Muratcan Kaya, Yusuf Taha Göktaş, Kağan Talip Tığlı ve Tarık Kesekçi Kardeşlerimiz, 27 Kasım 2021’de elîm bir trafik kazasında vefat ettiler. Muratcan 21, Yusuf Taha 22, Kaan Talip 25, Tarık ise henüz 26 yaşındaydı. Acı haber dört bir yanda duyulduğunda, yüreklere acı oturdu, diller lâl oldu, gözler yaşardı.
Kimi İHH’da kimi Yedi Hilal’de kimi de Baykar’da koşturan bu dört yiğit, bir anda hepimizi derin bir hüzne gark etti. Gençliklerinin baharında, iyilik yolunda bir sefer hâlindeyken canlarını Rahman’a teslim etmişlerdi. Kendileri gencecikti, fakat yüreklerindeki hizmet aşkı büyüktü, inançları tamdı, davaları yüceydi, heyecanları tazeydi, sevdaları diriydi.
Hayal edin, dört kafadar ve kanka arkadaş, sadece Allah rızası için, kendilerinden küçük gençlere yerli ve milli teknoloji hamleleri konusunda gönüllü olarak eğitim vermeye gidiyorlardı ve son nefeslerini bu gaye uğruna çıktıkları bir yolda vermiş oldular.
Dört kardeşimizi de yakından tanıyanlar, kısacık ömürlerine ne çok unutulmaz hikaye sığdırdıklarının, ne büyük hedeflerle yaşadıklarının şahitliğinde bulundular, ortaya çıkan manzara karşısında daha da duygulandık, hayatlarının bereketi karşısında bol bol “ne güzelsiniz” cümlesini mırıldandık...
GENÇ bir gençlik dergisi olarak, birçok alanda öncü olan ve önde bulunan bu dört kardeşimizi kapağa taşımayı vazife bildi bu ay. Çünkü onların hatıraları azizdir, davaları mukaddestir, örneklikleri bu medeniyetin çocuklarına eşsiz ilhamlar verecek cinstendir.

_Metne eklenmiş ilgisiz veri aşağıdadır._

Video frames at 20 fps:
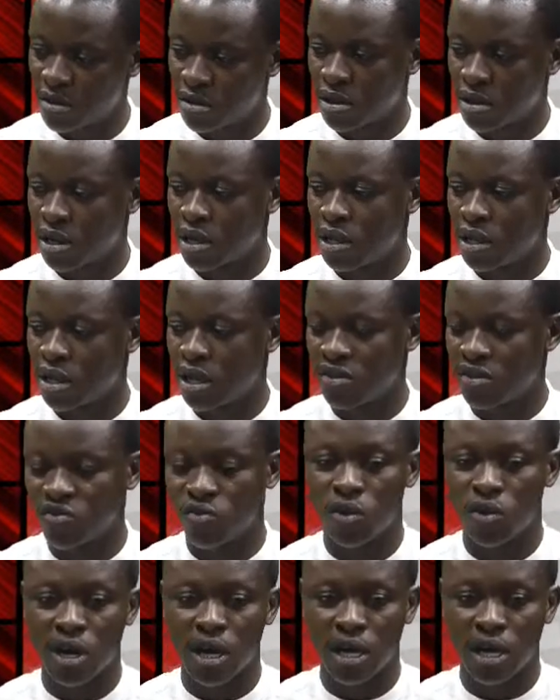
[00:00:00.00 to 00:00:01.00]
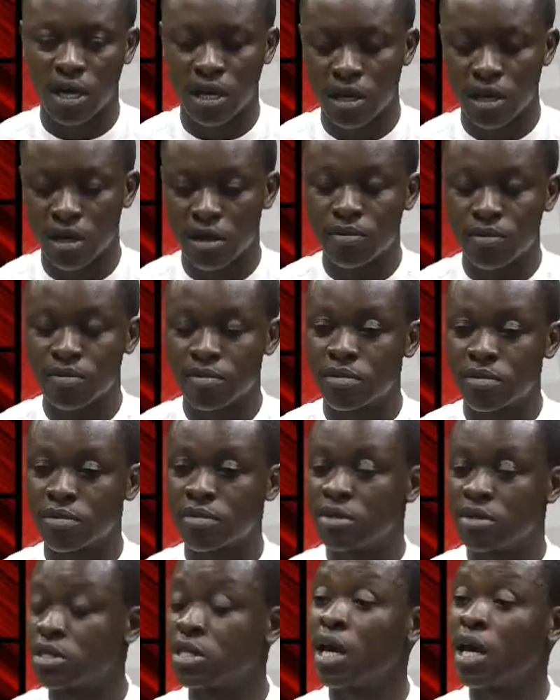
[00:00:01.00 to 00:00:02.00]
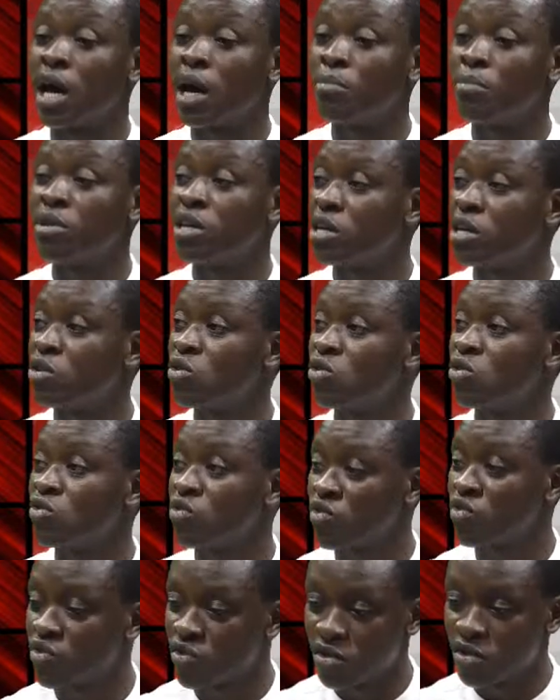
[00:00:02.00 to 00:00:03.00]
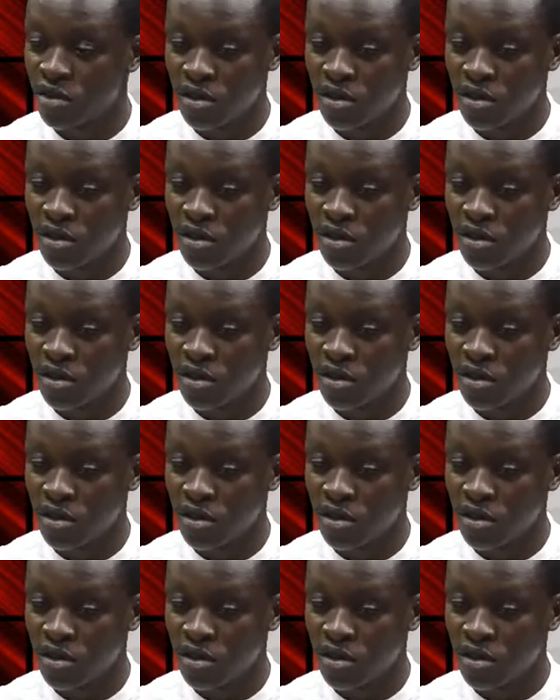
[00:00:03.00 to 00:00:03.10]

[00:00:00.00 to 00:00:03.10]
And that's why they say happy are those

Bu dört kardeşimiz, “yolda olmanın ve yolda ölmenin” sembolü olmuştur bir bakıma.
Bu dört yiğidimiz, gençliklerini iyilik yolunda feda ederek, gönüllülüğün destanını yazmışlardır.
Bu dört güzel adam, “bu gençlikten bir şey olmaz” şeklinde menfî genellemeler yapmayı sevenleri mahcup etmiştir.

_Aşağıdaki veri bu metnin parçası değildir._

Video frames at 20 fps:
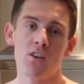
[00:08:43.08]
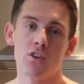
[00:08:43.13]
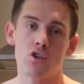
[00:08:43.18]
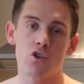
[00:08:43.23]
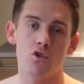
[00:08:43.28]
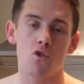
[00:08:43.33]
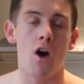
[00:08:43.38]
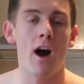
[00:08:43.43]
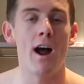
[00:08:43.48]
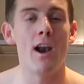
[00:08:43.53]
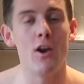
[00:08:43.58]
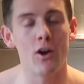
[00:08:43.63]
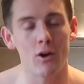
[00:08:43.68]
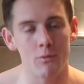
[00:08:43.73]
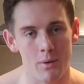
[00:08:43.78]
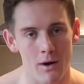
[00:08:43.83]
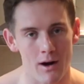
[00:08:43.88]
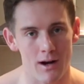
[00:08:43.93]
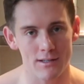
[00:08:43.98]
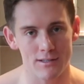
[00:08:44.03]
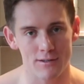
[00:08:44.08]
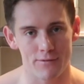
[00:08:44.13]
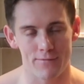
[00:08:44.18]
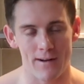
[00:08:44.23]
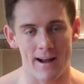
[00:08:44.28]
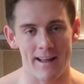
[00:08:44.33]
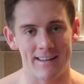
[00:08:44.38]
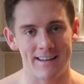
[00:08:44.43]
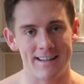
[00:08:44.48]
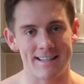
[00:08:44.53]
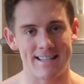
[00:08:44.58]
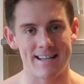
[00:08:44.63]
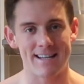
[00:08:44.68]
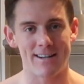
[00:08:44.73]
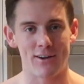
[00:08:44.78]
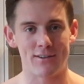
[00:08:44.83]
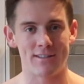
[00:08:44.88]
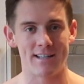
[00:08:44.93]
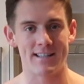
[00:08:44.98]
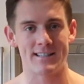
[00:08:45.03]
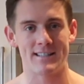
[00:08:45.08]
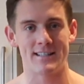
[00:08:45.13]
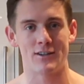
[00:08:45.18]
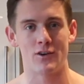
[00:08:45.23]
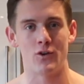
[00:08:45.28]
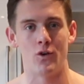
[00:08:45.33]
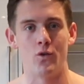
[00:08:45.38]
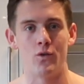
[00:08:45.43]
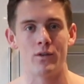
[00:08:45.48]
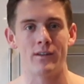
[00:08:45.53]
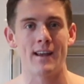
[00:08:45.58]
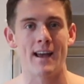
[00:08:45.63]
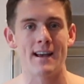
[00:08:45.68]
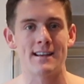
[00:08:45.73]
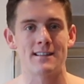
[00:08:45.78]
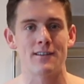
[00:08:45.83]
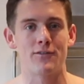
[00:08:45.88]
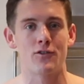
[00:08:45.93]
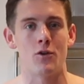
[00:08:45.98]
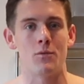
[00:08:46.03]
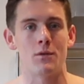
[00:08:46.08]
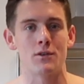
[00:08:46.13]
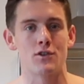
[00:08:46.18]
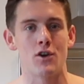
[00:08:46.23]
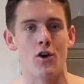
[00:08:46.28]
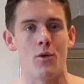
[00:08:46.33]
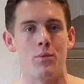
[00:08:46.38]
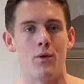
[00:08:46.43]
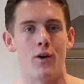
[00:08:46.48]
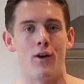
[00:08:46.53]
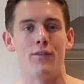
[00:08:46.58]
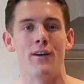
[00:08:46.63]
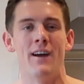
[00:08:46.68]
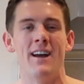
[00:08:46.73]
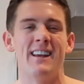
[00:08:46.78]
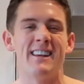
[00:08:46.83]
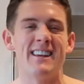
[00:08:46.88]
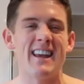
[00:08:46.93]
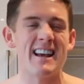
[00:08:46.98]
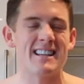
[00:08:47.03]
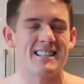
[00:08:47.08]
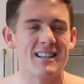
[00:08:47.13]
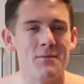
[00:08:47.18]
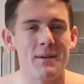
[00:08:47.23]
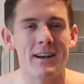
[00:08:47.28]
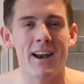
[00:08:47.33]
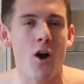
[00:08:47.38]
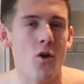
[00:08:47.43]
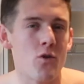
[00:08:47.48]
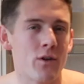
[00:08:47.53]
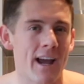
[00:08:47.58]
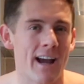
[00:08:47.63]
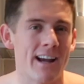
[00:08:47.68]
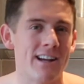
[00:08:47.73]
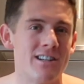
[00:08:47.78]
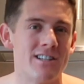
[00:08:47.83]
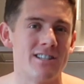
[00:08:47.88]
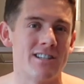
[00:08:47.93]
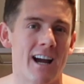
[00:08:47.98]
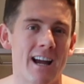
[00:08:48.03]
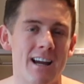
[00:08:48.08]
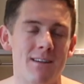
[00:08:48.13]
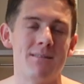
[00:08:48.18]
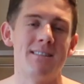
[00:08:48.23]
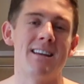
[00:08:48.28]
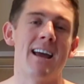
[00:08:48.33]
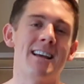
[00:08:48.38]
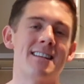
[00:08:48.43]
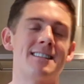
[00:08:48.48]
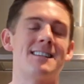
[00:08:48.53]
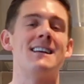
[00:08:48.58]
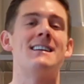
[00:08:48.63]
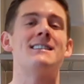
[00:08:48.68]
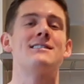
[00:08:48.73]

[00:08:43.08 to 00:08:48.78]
try and look past the fact that it's egotistical. Yes, I've got my top off. Yes, I'm in okay shape. Yes, it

Bu dört incimiz, aynı zamanda Türkiye’nin neden büyük olduğunun en açık delillerinden biri olmuştur. Çünkü onlar öncülükleriyle ve önderlikleriyle, ülke gençliğinin ne büyük hayallerle, ne derin ufuklarla ve ne ulvi hedeflerle yaşadığını bir kez daha gözler önüne sermiştir. Bu dört kardeşimiz gibi, erkeğiyle kızıyla, binlerce genç tanıyoruz, adeta Türkiye’nin iyilik orduları, merhamet temsilcileri, sevgi elçileri ve dava öncüleri olarak nice eşsiz gayretler içindeler.
Vefat eden kardeşlerimizden biri, “bir dava uğruna ölmeyeceksek, yaşamıyoruz demektir” ifadesini kullanmış zamanında. Biz de bugün bu dört arkadaşımız için, “bir dava uğruna yaşadığınıza şahidiz, bu yüzden ölümsüzsünüz” demek istiyoruz.

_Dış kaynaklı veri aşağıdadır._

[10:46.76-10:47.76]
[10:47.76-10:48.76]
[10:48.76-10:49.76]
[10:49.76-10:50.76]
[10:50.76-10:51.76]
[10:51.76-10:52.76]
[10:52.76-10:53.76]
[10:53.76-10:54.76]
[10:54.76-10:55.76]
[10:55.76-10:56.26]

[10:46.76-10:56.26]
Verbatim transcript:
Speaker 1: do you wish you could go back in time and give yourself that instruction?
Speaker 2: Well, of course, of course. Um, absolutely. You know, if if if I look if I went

Evet davanız insanlıktı, şahidiz.
Davanız iyilikti, şahidiz.
Davanız güzellikti, şahidiz.
İman edip salih amel işlemenin eşsiz örneği oldunuz bizler için, dileriz Rabbimiz sizi şehitlerden sayar.
Biz sizlerden razıyız, Allah da razı olsun. Mekanlarınız cennet, dereceleriniz âli olsun.
Siz artık bu ümmetin ortak değerleri ve hüznüsünüz, bu yüzden sadece yakınlarınızın değil, tüm ümmetin başı sağ olsun.
Hatıranız azizdir, gayretleriniz mukaddestir.
Selam olsun size ve sizin gibi sevdası diri, imanı güçlü, niyeti güzel ve gayreti çok yüreklere...
HEDİYE KİTABIMIZA BÜYÜK İLGİ
Bu seneki hediye kitabımızda, genç dostlarımızın aklına takılan soruları, Osman Nûri Topbaş Hocaefendi cevaplıyor. Büyük bir külliyatın içinden özenli bir gayretle derlenen “Gençler Soruyor” isimli eser, yeni dönemde sadece GENÇ Dergi abonelerine hediye edilecek. Hakikat arayışındaki genç dostlarımızın baş ucu kaynaklarından birisi olacağına inandığımız bu kitabın, binlerce insanla buluşmasını arzu ediyoruz. Şu ana kadar büyük bir teveccüh gördü, duyuru konusunda sizlerden dua, destek ve ilgi bekleriz.
Şubat ayında görüşmek üzere.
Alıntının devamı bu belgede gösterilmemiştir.